Writing for The A.V. Club, Zack Handlen gave the episode a "B−" grade. He commented that the episode "manages something I thought was nearly impossible at this point: it made me care about Rosita and Sasha’s friendship. Rosita’s become something of a drag of late, as her rage and self-loathing have made her tediously one note. Her interactions with Sasha, in which she never bothers to hide her resentment over Abraham, have been the worst of it. Sasha is less irritating, but she hasn’t had a lot to do other than mourn and plot revenge against Negan. Thankfully, by the end of this episode, both women felt a little closer to actual people again. It’s a simple trick—they bond over attempted murder and a list of Rosita’s ex-boyfriends—but an effective one." However, he was critical of the timing it took to get to the emotional payoff of the episode. He praised Eugene's allegiance to Negan and its pay off, as well as Sasha's decision to leave Rosita behind, calling it a "nice twist" with "horrible, horrible consequences".

Metros Adam Starkey praised the episode, calling it "an effectively emotional build with some standout performances", enjoying the comfort moments between Sasha and Rosita.

Jacob Stolworthy of The Independent praised the episode. He said "what makes this episode work on a wavelength most episodes this season have failed to is through the weaving in of the very plot points the writers have taken time to flesh out; viewer’s patience continues to be rewarded. Take, for instance, both Sasha and Rosita - they’re both seeking to avenge the death of the man they both loved and, while this has made them more adversary than ally previously, we see them learn to find respect for each other with inevitable death approaching (more on that below)." He praised the scene between Daryl and Maggie, complimenting Reedus and Cohan's performances. Stolworthy also noted the impact of Sasha's decision to face Negan alone. He said, "In a series where the moustachioed soldier's death was - somewhat understandably - overshadowed by original character Glenn (Steven Yeun), this moment feels like the Abe tribute he's deserved for some time now."

Jeff Stone of IndieWire gave the episode a "B" grade. He felt that the episode was "an excuse to give Rosita some semblance of character development, something she’s been sorely lacking over her four seasons on the show. It’s also mostly set-up for a cliffhanger to lead us into the final two episodes. It’s serviceable on both counts." He also questioned Sasha's actions, believing it to be "manufactured and under-motivated (like Morgan’s turn last episode), since Sasha never seemed to have much of a martyr complex, and her major character beat in the series so far was finding a way back from the brink after she became suicidal back in Season 5."

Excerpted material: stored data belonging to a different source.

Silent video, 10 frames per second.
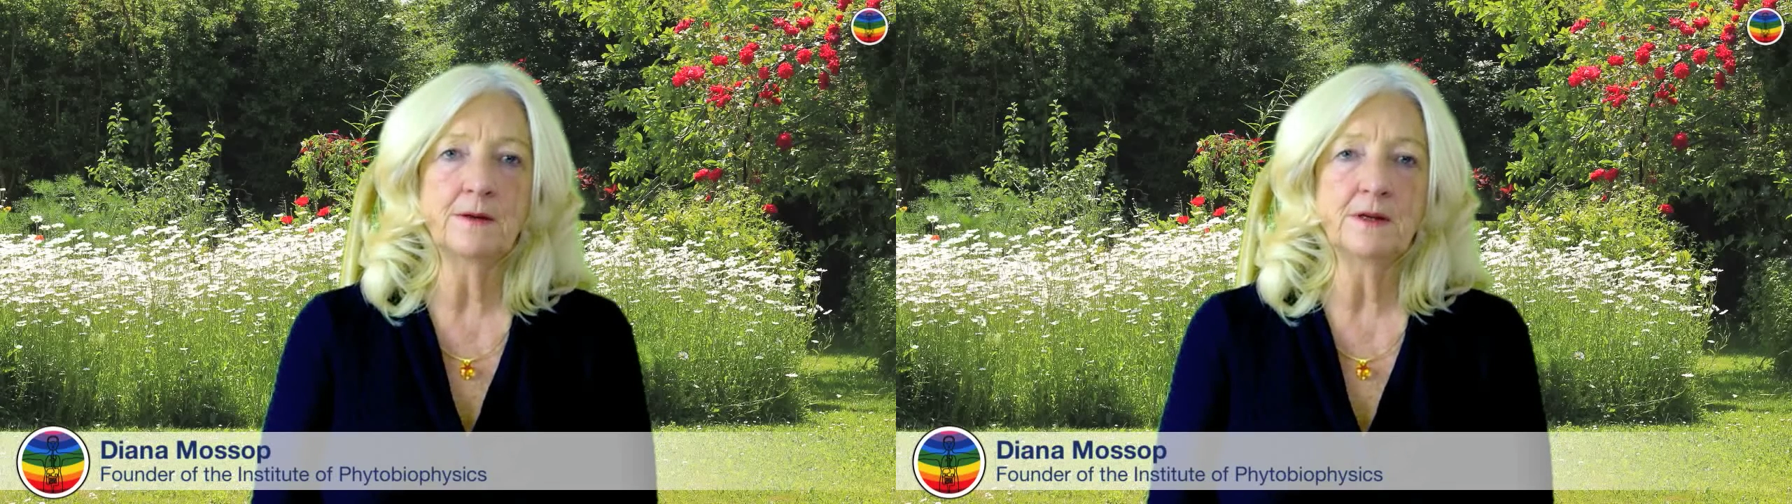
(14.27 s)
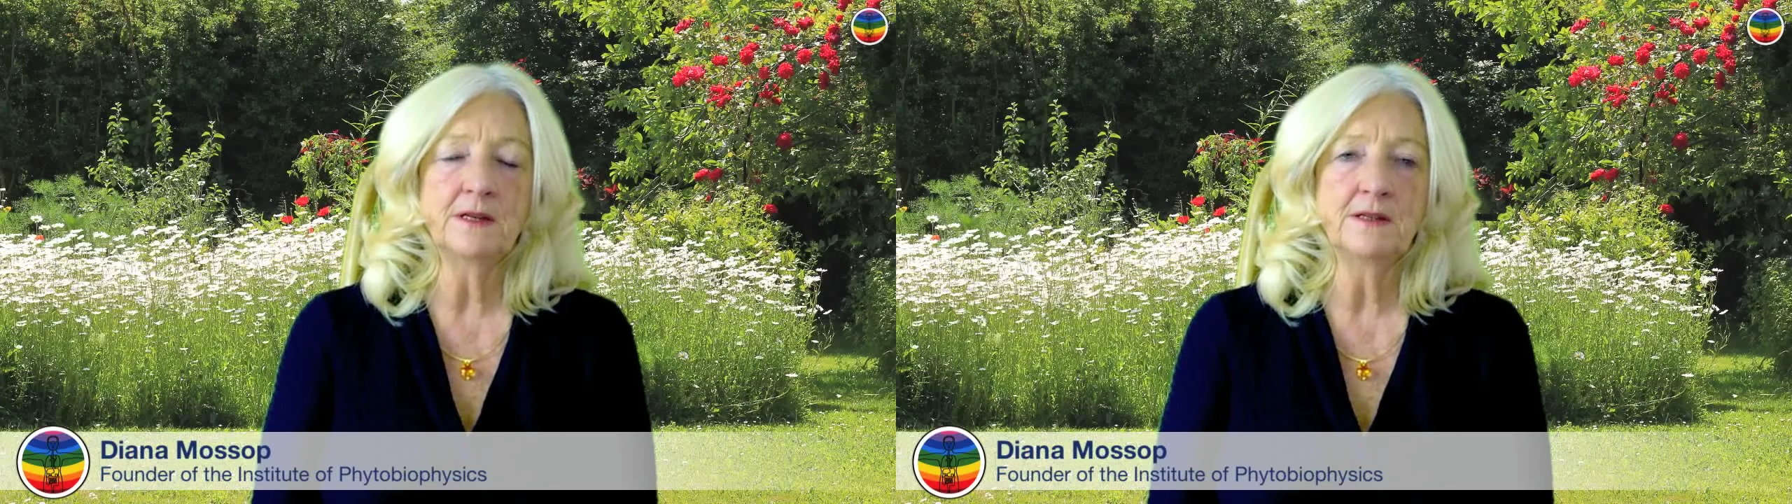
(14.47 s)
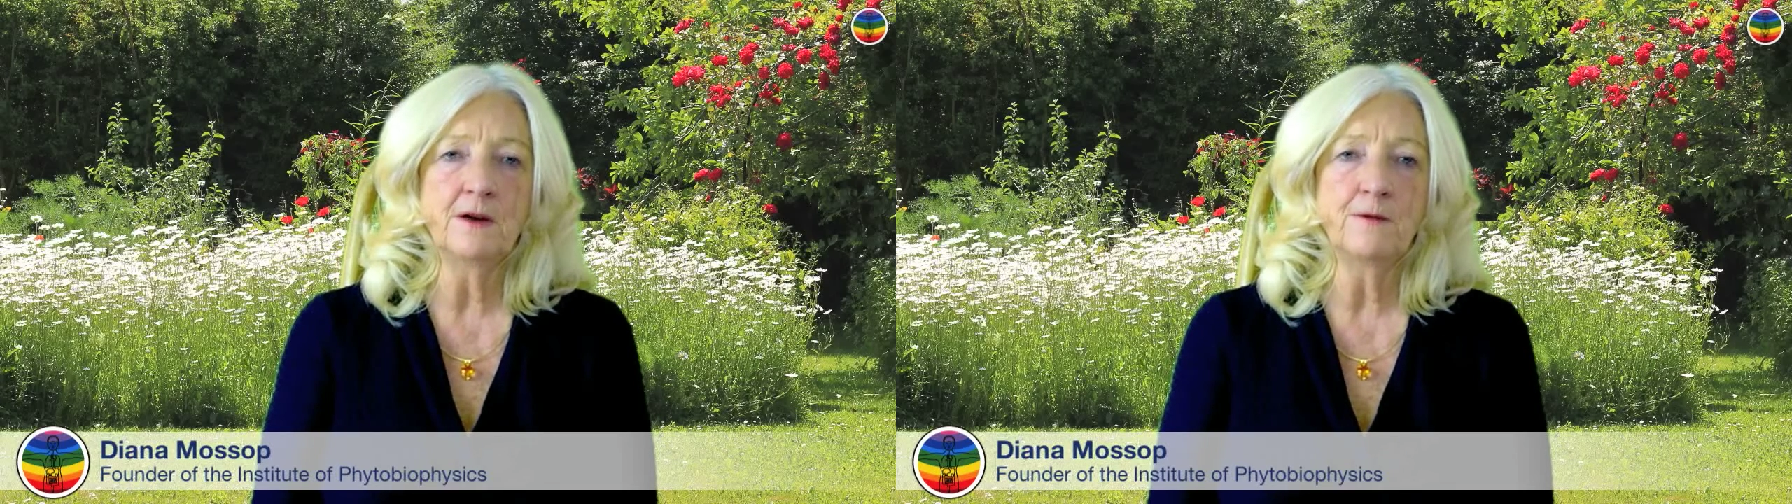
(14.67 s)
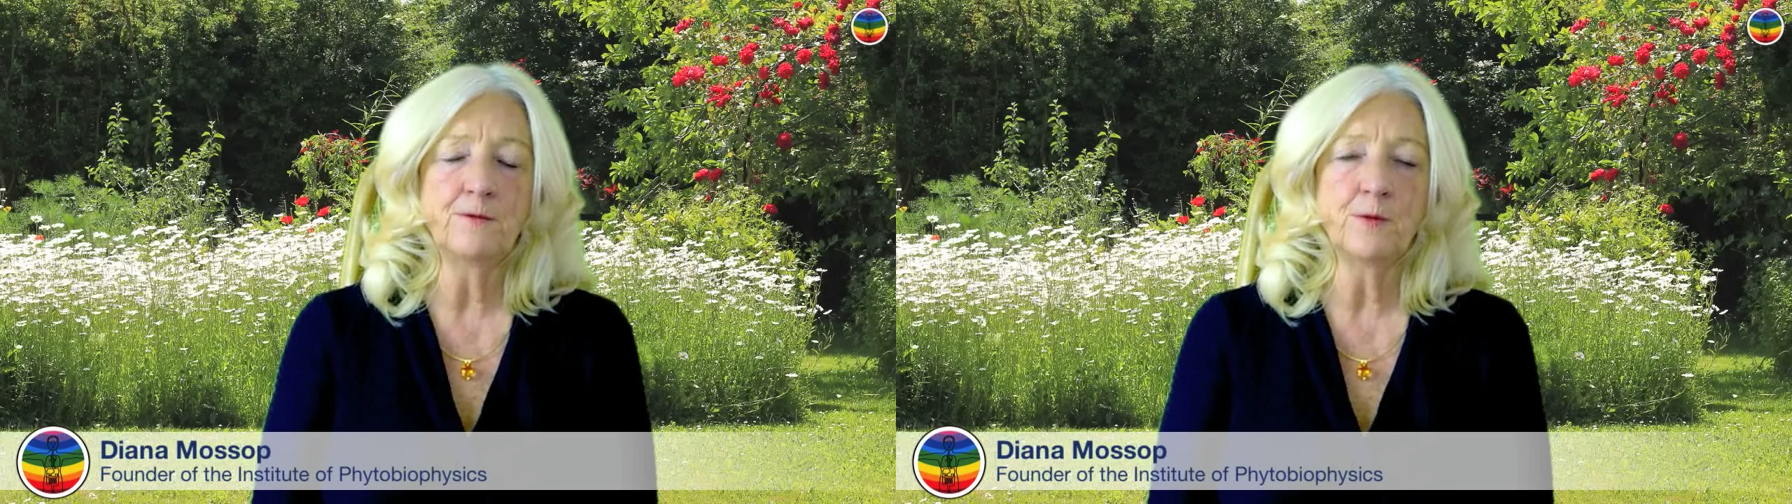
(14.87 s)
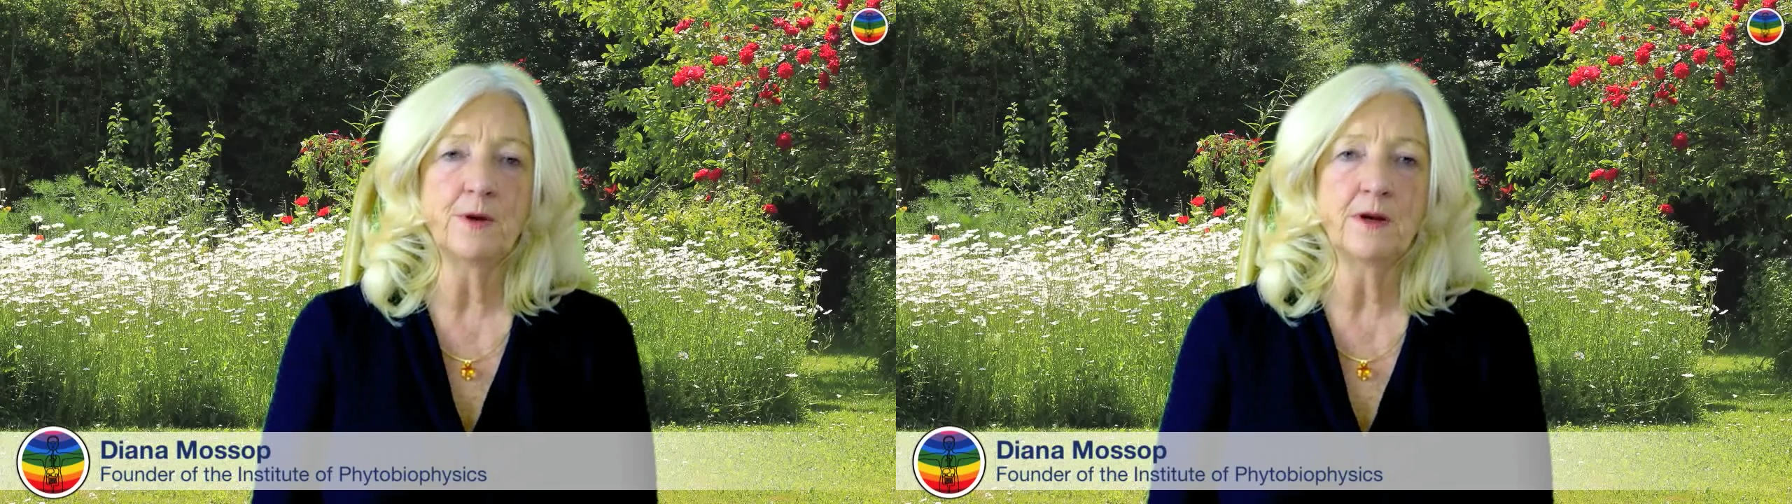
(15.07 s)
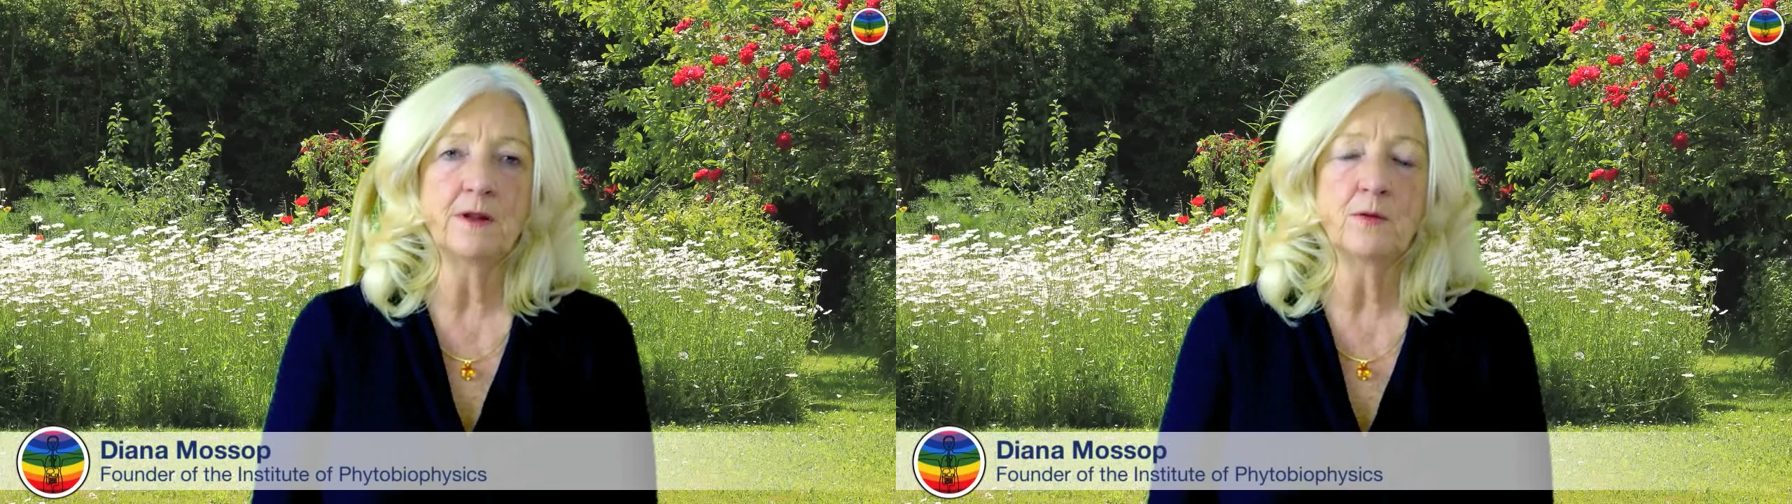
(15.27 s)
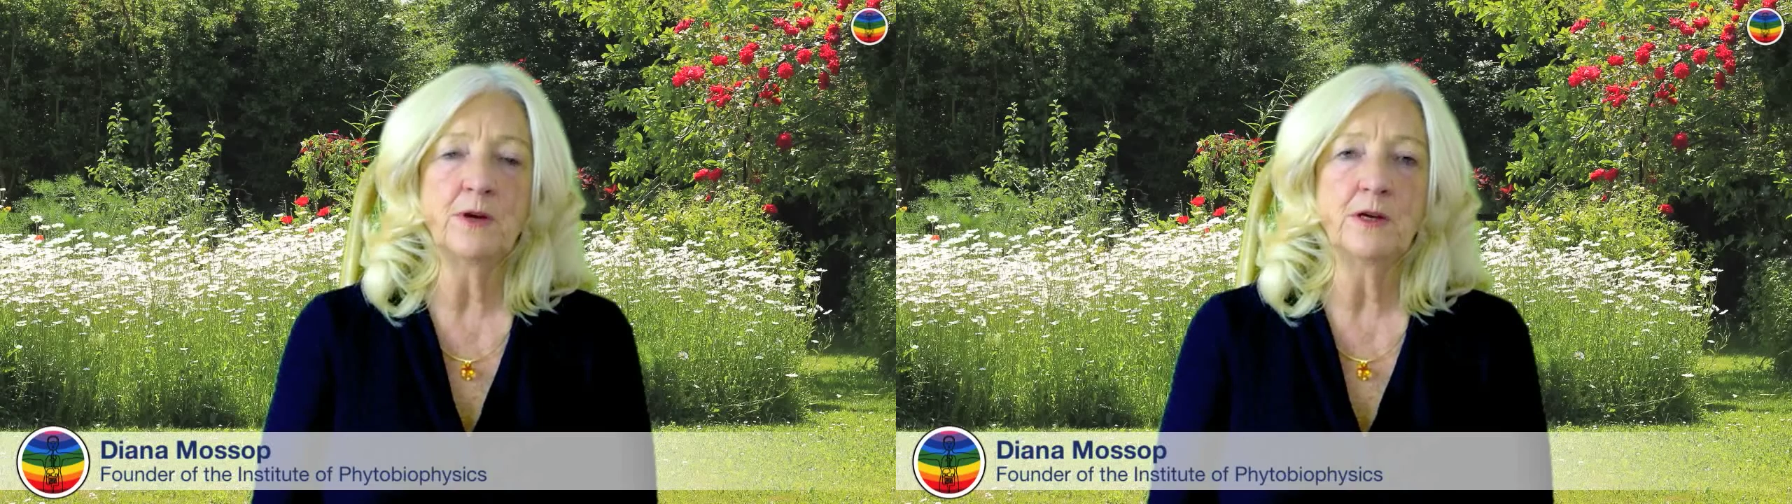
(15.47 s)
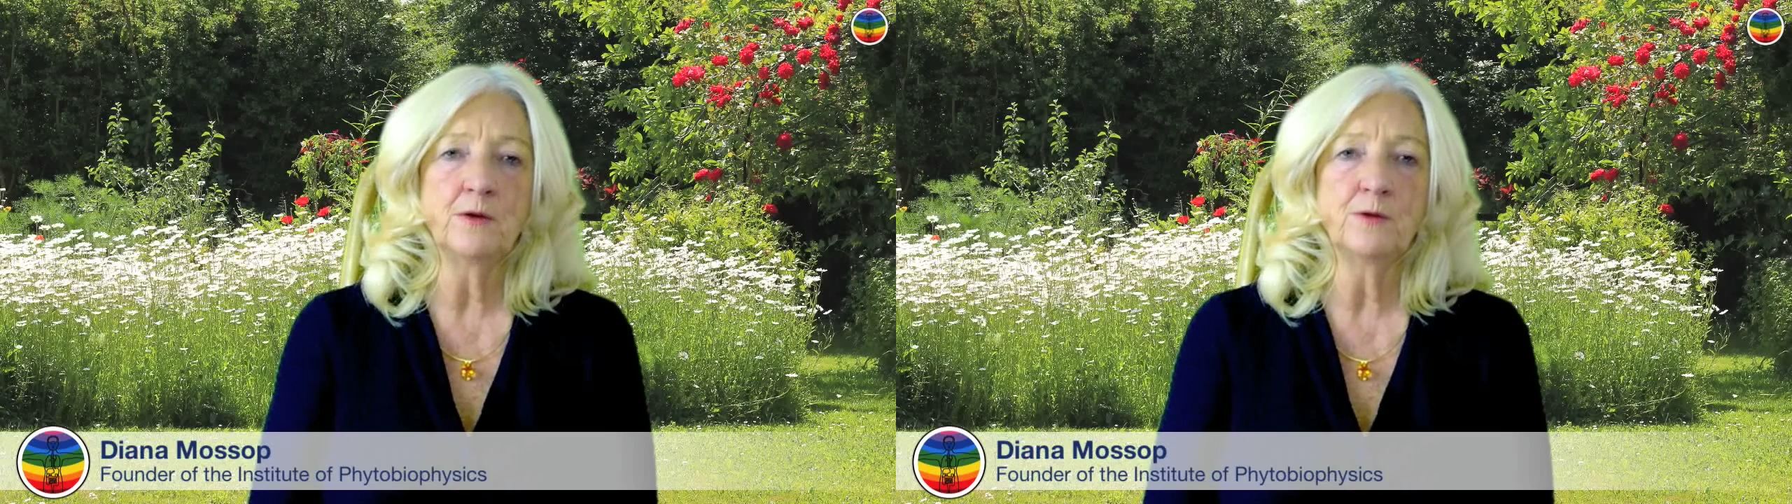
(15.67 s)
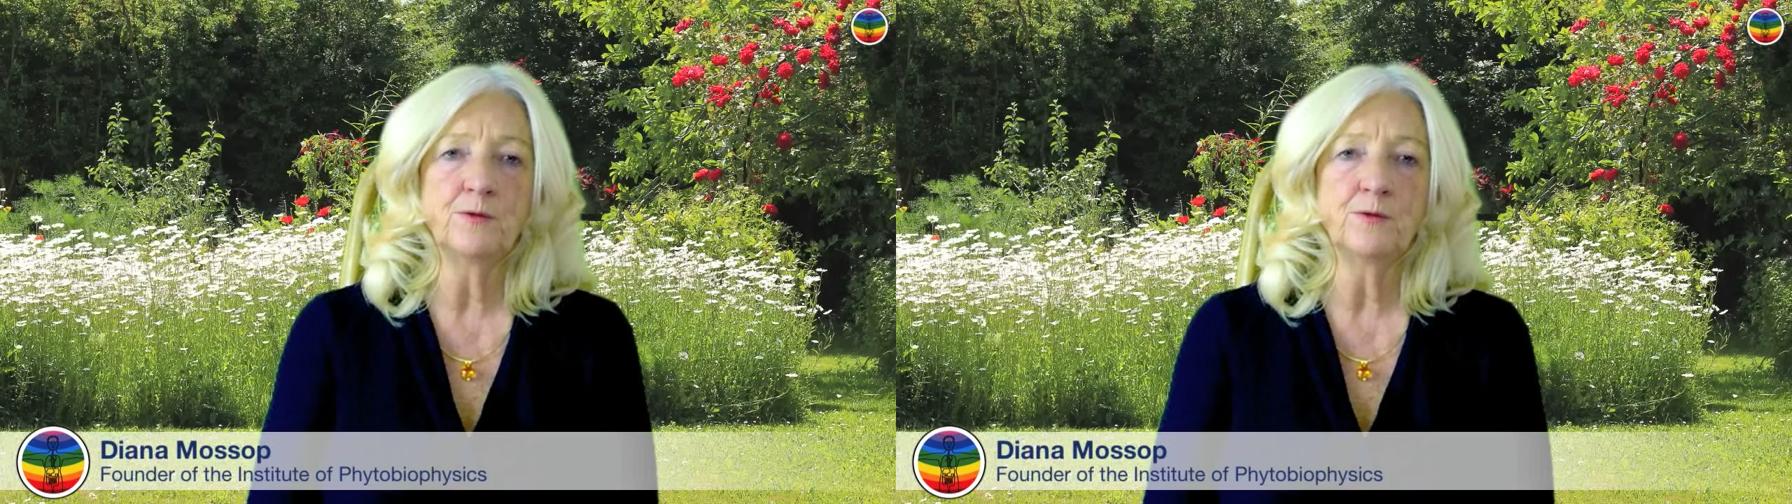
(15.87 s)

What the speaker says: This is our formula that we use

Noam Cohen of New York Observer was more negative of the episode, saying, "When it decides to slow down to give us character-centric vignettes, rather than letting their personalities and emotions emerge from their involvement in the plot, it starts to lag, and feel like a lot like filler."

===Ratings===
The episode received a 4.7 rating in the key 18-49 demographic, with 10.32 million total viewers.